Last update: December 5, 2023
The Kreung block flute (duar) is made from bamboo thatch. It is pierced with seven square, equidistant playing holes. Its particularity is that the playing holes are not on the axis of the bevel on which the air blade breaks, but at 90° on the side. We do not know the symbolic reason for this. Moreover, the playing holes are square, perhaps because they can be easily made with the tool used to shape the whole, whereas the round holes require a burn hole. The equidistance of the play holes is dictated by tradition. It is an instrument of entertainment. Like all the music of the minorities of this region, the melodies are short and repeated ad infinitum.
You will find below, a sequence showing the making of such a flute.
This sequence was shot in the kreung village of Laeun Chuong (Ratanakiri) on December 29, 2010. The flautist, Mr. Cheunk Ngon, was 60 years old.
We propose hereafter two complementary videos showing the making of a duar flute with slightly different approaches.
This bamboo flute making was captured in January 2012 in the kreung village of Kro Pou (Ratanakiri). It is an exceptional document from a musicological point of view because it testifies to the system of thought of the Kreung and, in a general way, of the ethnic groups of this region.
The only traditional measuring tools are body dimensions and the relationships between them. The long-handled knife, wedged under the arm, is used by all the ethnic groups of the region. The blade always works outwards. The gestures are precise. What it is advisable to retain on the manufacture itself:
This flute was made in the forest directly at the foot of the bamboo bunches. The making, between the cutting of the bamboo and the final phase, lasted 15 minutes. As it is, the flute is unusable because it is necessary to arrange the pipe with beeswax ...
We discover, through these two making examples, that it is not the ear that determines the pitch of sounds, but a proportion system dictated by tradition. The same applies to the manufacture of all objects in the forestry human societies of this region (musical instruments, house, rice granaries, furniture, tools, etc).
We think that the ear was forged on the basis of these instruments with this proportional manufacture. In our film Musiques aux pays des bambous, we can see, in time code 16'07, the making of a bamboo Panflute for which again the body dimensions guide the dimensioning of the pipes.

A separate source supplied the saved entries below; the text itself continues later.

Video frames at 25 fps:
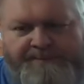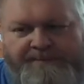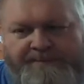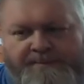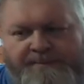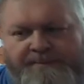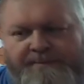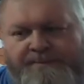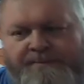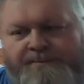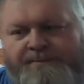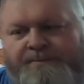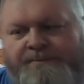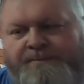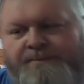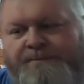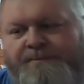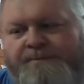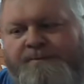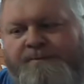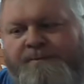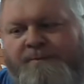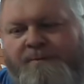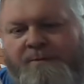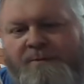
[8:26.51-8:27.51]

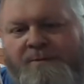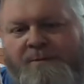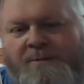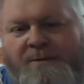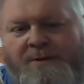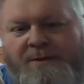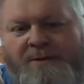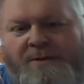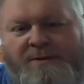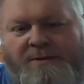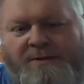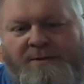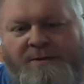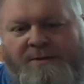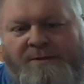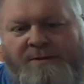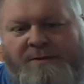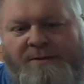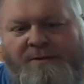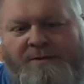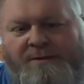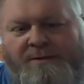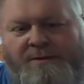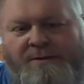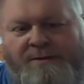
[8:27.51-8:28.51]

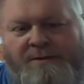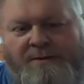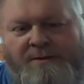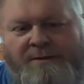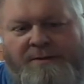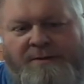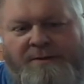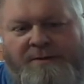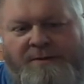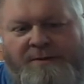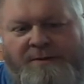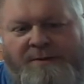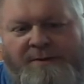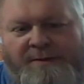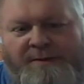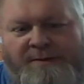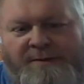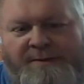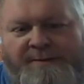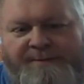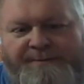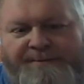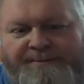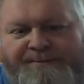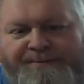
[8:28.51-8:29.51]

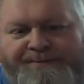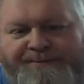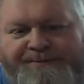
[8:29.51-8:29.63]
[no speech]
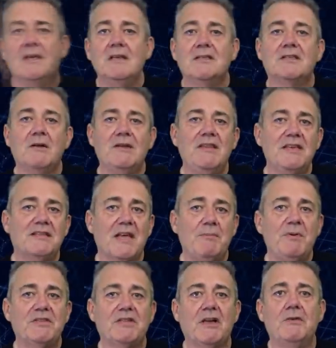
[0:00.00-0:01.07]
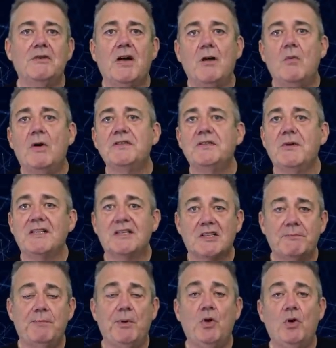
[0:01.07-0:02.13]
So in this episode, I want to
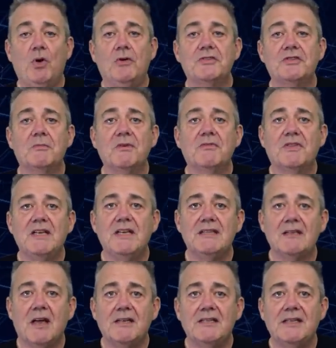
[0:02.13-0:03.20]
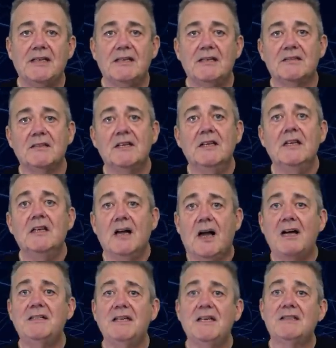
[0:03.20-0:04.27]
explore some of these ideas.
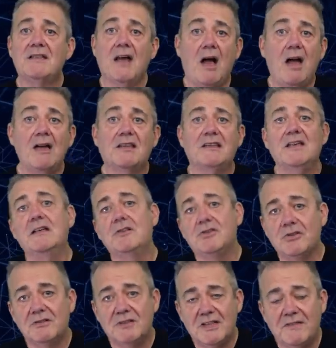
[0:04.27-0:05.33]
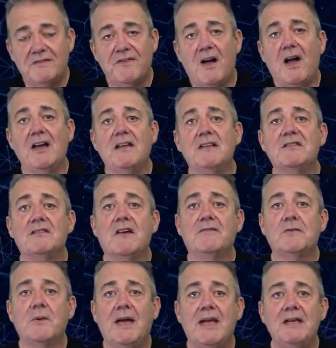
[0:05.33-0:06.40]
Ideas that I think should define
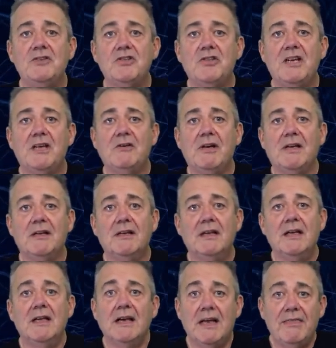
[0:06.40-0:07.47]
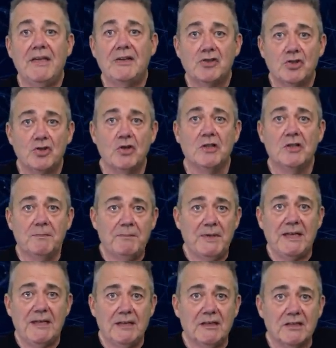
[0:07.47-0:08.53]
software engineering, and that should
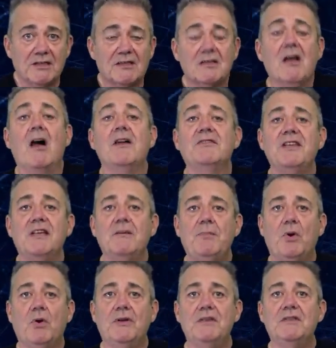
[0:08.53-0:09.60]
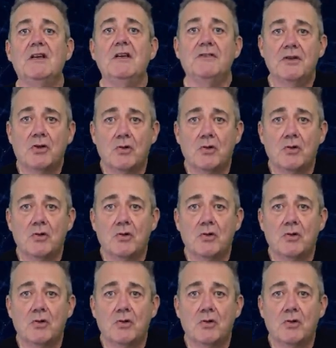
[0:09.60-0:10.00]
be the starting point, the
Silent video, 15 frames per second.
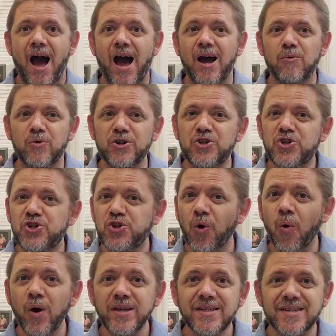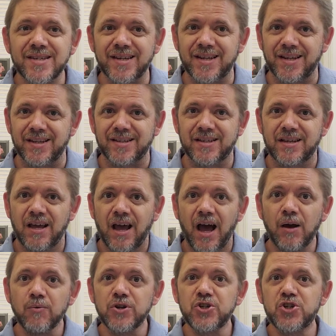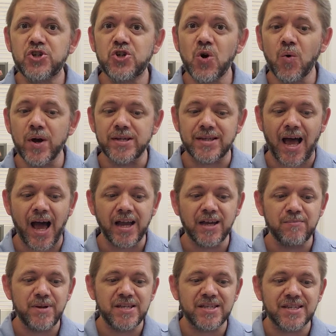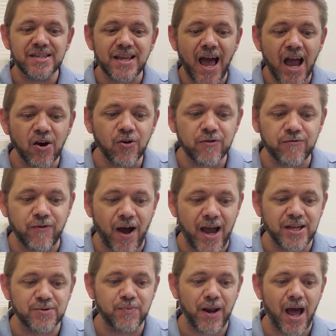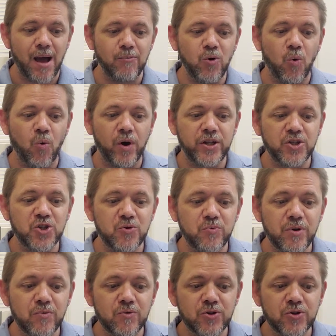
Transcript: I rejoice in it. I rejoice. I could be sacrificed, but I'm going to be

The Bunong flute (nhom) is made of bamboo stubble. It has four circular or square playing holes and a triangular light. The blowing channel is made with beeswax. It is an instrument to be used for entertainment during hunting in the forest, after setting fishing nets, while waiting to raise them, while watching over rice fields, or while guarding livestock. There is a taboo forbidding to play this flute in the village … which was not respected by the musician we recorded. But there is the world of the past and the world of today …
Pu Tam village n°4. December 11, 2010.
This Bunong musician plays a bamboo block flute called nhom. The sequence is embellished with images of domesticated elephants, evocative of a world that has now disappeared. Let us recall that the Bunong were, a few decades ago, the masters of elephants.